→ **DATA SHOWN**

***

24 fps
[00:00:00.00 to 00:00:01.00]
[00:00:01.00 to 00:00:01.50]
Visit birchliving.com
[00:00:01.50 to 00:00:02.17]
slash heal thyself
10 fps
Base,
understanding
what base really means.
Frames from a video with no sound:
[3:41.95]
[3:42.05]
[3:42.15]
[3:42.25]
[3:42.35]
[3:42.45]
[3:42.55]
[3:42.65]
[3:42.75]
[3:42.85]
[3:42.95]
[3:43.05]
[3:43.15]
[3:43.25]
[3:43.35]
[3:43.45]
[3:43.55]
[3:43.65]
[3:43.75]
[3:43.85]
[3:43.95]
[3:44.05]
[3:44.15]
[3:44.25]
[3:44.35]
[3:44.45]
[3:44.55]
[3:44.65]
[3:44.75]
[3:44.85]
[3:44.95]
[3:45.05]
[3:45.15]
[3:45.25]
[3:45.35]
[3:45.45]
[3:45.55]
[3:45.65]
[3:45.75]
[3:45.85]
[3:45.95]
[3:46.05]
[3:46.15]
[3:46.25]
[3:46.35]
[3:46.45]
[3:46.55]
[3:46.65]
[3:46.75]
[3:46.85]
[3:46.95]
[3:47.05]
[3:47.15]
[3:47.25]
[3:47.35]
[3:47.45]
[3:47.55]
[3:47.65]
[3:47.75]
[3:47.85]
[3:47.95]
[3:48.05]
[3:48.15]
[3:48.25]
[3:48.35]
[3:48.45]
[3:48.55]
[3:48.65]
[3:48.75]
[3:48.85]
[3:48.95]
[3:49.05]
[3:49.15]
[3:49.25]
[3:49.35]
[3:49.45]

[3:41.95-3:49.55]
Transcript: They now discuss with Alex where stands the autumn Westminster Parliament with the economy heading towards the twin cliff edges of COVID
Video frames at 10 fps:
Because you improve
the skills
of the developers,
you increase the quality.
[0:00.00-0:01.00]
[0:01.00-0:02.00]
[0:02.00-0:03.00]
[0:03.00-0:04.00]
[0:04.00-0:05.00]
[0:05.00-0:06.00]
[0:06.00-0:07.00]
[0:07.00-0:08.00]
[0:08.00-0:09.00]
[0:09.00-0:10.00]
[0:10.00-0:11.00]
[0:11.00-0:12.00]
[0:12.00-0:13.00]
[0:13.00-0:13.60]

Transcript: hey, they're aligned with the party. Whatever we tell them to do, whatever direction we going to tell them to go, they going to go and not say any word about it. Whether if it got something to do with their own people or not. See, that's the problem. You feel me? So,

***

→ **YOUR TASK**
Going through the entries above, show each line that contains "with".

→ **TASK OUTPUT**
Frames from a video with no sound:
Transcript: They now discuss with Alex where stands the autumn Westminster Parliament with the economy heading towards the twin cliff edges of COVID
Transcript: hey, they're aligned with the party. Whatever we tell them to do, whatever direction we going to tell them to go, they going to go and not say any word about it. Whether if it got something to do with their own people or not. See, that's the problem. You feel me? So,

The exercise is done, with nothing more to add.